Margins also ticked higher year over year due to a combination of favorable pricing and mix, which we chalk up in part to AI adoption, but also to prudent marketing spending by management. We see that continuing in the coming quarters, driving additional margin leverage and EPS growth.
During the quarter, ServiceNow also announced plans to acquire Moveworks, which offers front-end AI assistant and enterprise search technology, and Logik.ai, which provides AI-powered, and composable configure, price, quote solutions for sales teams. We see these moves augmenting its offering and helping pave the way for further adoption of AI and subscription-based revenue.

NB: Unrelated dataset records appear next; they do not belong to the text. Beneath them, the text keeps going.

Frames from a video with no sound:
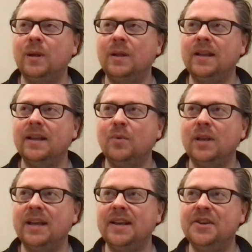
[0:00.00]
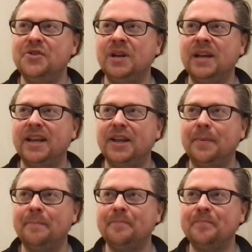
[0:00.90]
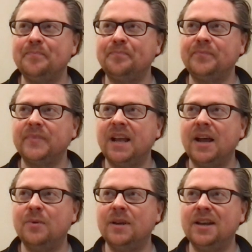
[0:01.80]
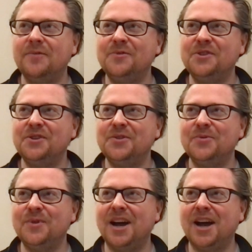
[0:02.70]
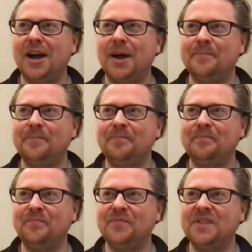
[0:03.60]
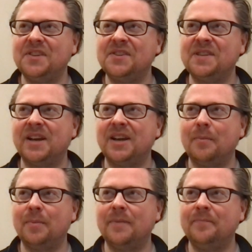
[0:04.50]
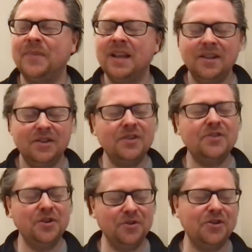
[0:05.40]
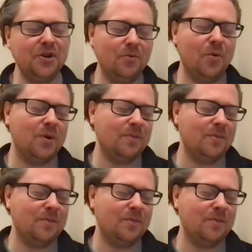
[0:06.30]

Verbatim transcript: well, eh, well, initially, I would love to um, start up. Do you, do you know what one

During the quarter, ServiceNow scooped up 316,000 shares of its stock, leaving ~$3 billion under its current share repurchase program. Even after that effort, the company’s balance sheet had $10.9 billion in cash and investments entering the June quarter.
Guidance
For the June quarter, ServiceNow sees subscription revenue coming in at $3.03 billion-$3.04 billion, which implies overall revenue near $3.1 billion, in line with consensus forecasts. The lift in that outlook is backed by the company’s current remaining performance obligations (cPRO) of $10.3 billion and remaining performance obligations (RPO) of $22.3 billion exiting the March quarter. Those same figures, which were up 19% and 23%, respectively, on a year-over-year basis, also back the higher subscription revenue outlook of $12.64 billion‑$12.68 billion for this year.

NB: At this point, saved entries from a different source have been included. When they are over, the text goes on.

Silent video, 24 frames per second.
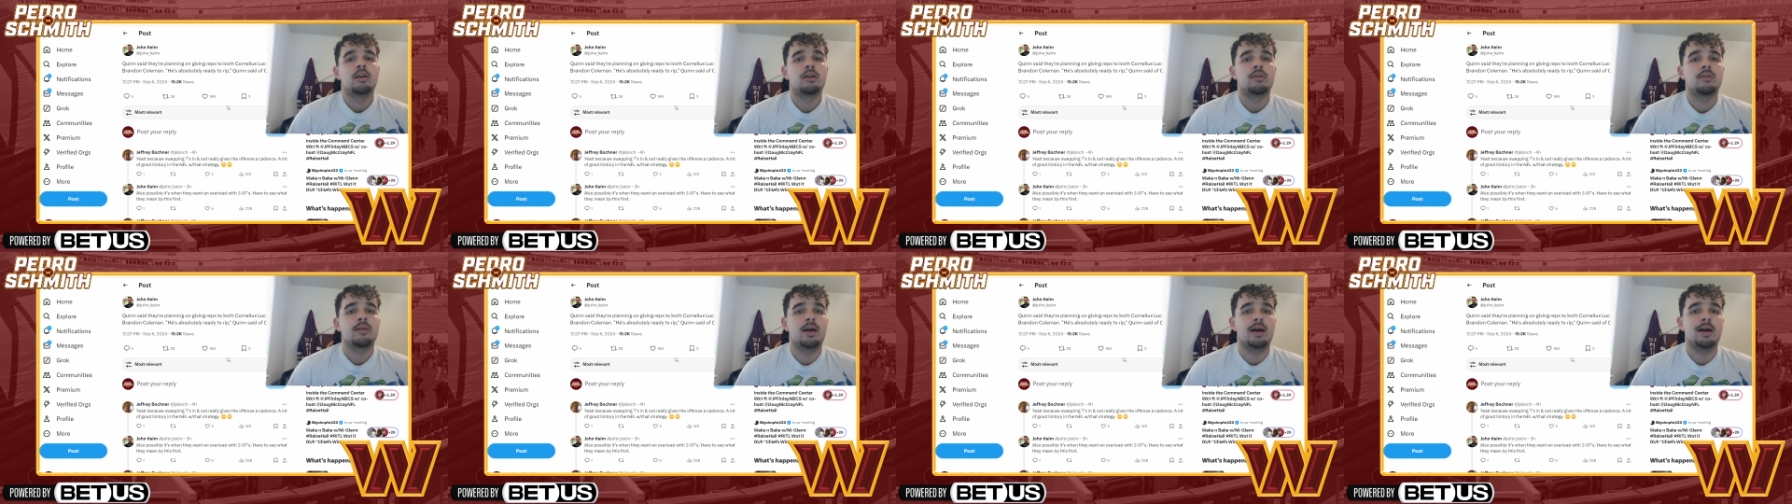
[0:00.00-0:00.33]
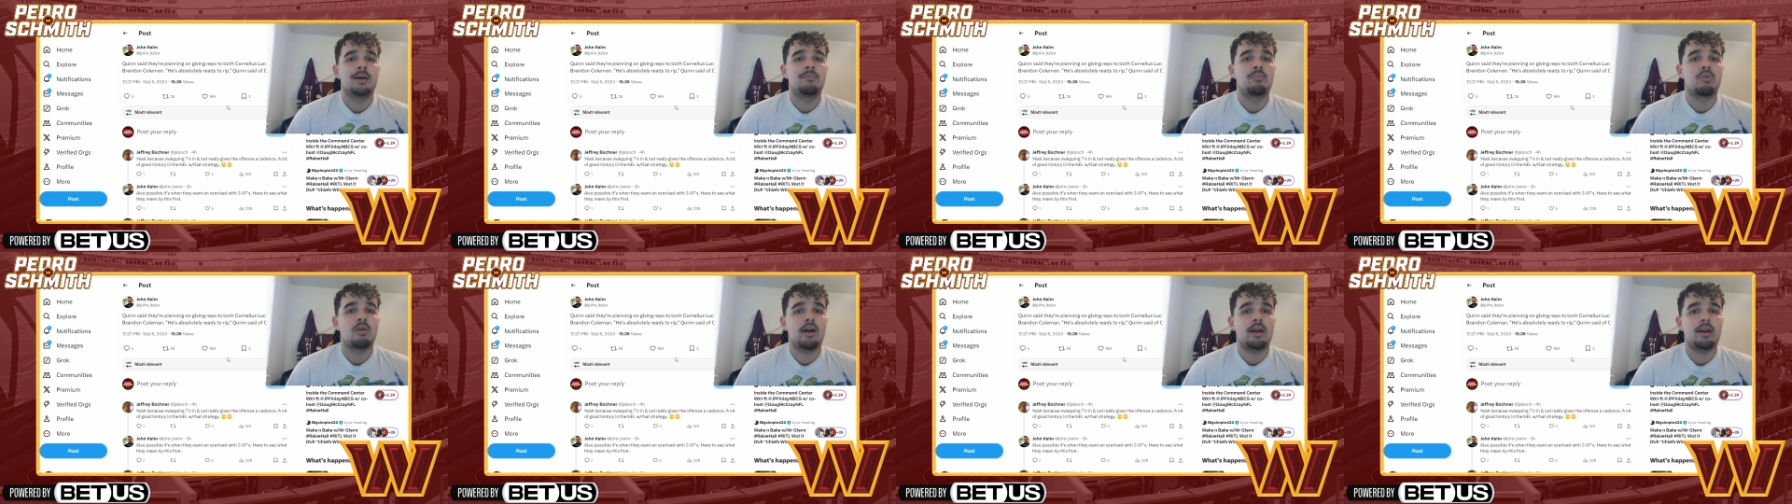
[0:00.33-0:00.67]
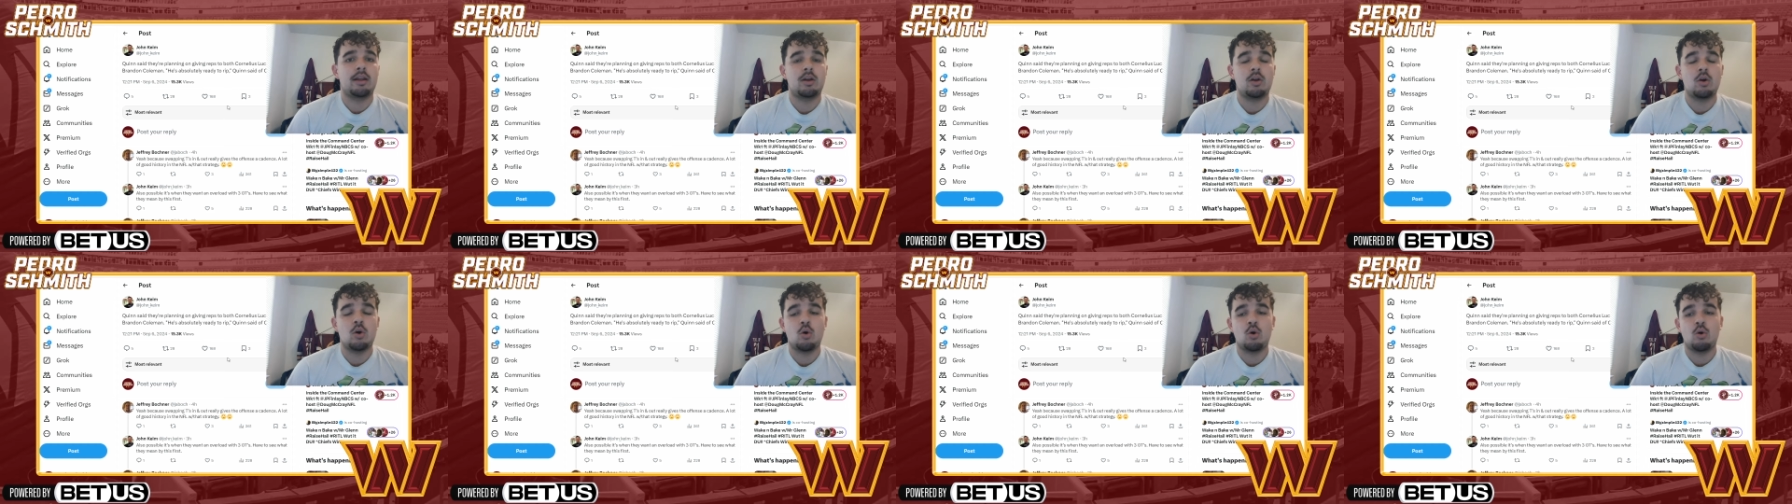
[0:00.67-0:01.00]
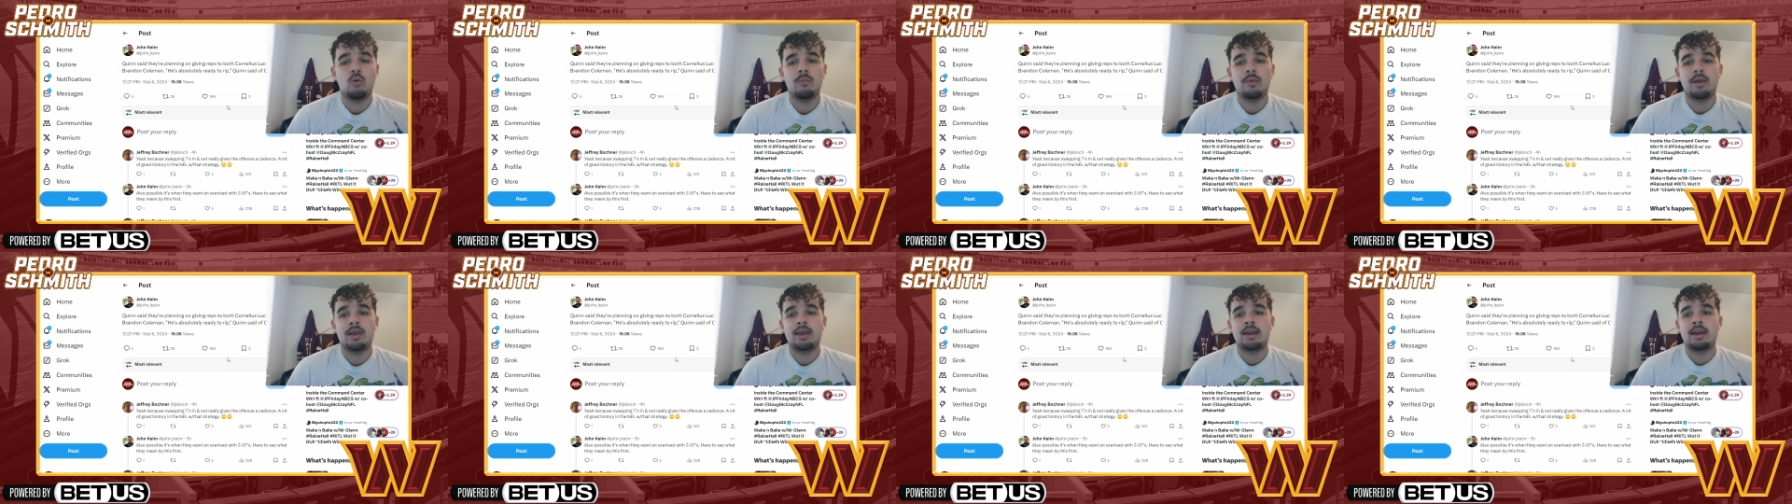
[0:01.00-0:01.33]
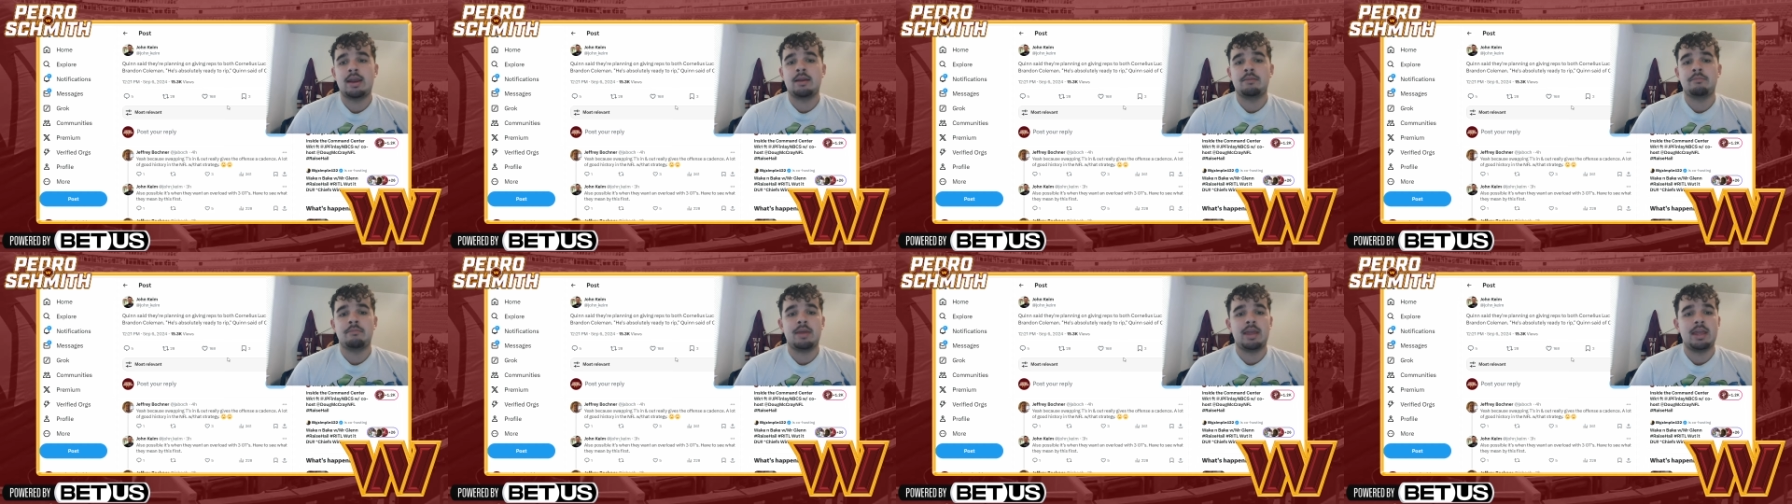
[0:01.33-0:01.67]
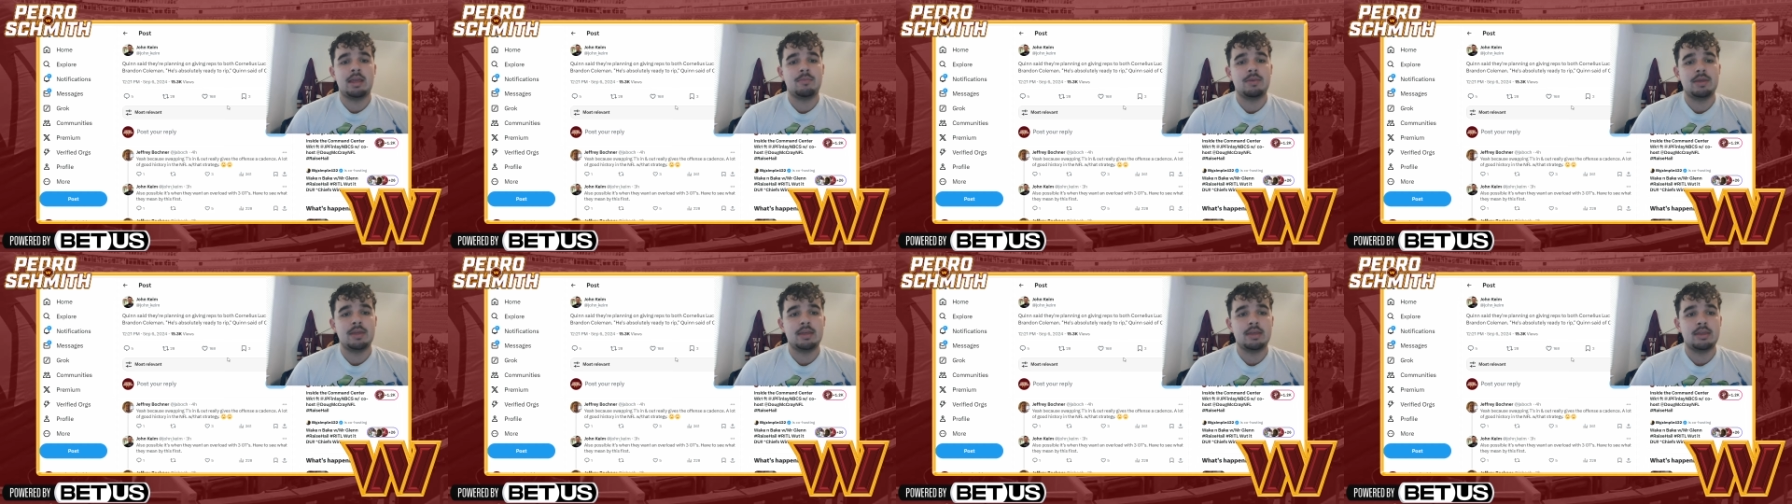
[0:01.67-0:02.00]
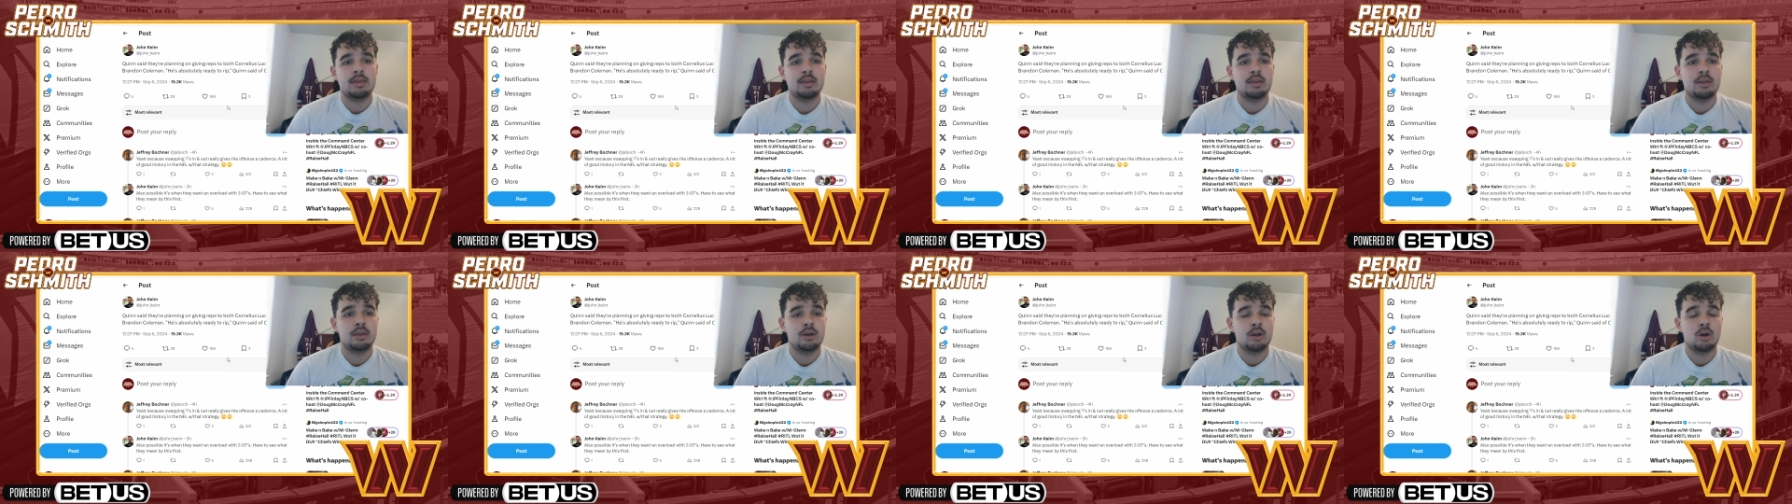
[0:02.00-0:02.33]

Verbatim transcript: uh, Brandon Coleman and maybe you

We’ll look for more insight on the afternoon of May 5 when the company hosts its 2025 Financial Analyst Day. That includes an updated look at margin expectations for the second half of 2025 and what that could mean for EPS in the last two quarters of the year and for 2026. We’ll also be interested in the company’s M&A pipeline as well as integration efforts for recent nip and tuck deals, including the two completed in the March quarter.
Our Takeaways
In our pre-earnings comments on Wednesday, we acknowledged we had been waiting for last night’s earnings reports and the learnings it would bring before adjusting our NOW price target. We are certainly glad we did. Nevertheless, a more conservative outlook for valuation multiples is leading us to trim our price target back to $1,100 from $1,250, ahead of the company’s upcoming set of business and financial presentations. The 17% upside potential to our new target is sufficient to keep our One rating intact, but we’ll adjust the rating as needed based on further moves in the share price and what we learn in just under two weeks.
Given the short interest covering mentioned above, we suggest folks who are inclined to heed our One rating and scoop up NOW shares let the short-covering subside as the shares could give back some of the quick gains Friday or early next week.
At the time of publication, TheStreet Pro Portfolio was long NOW.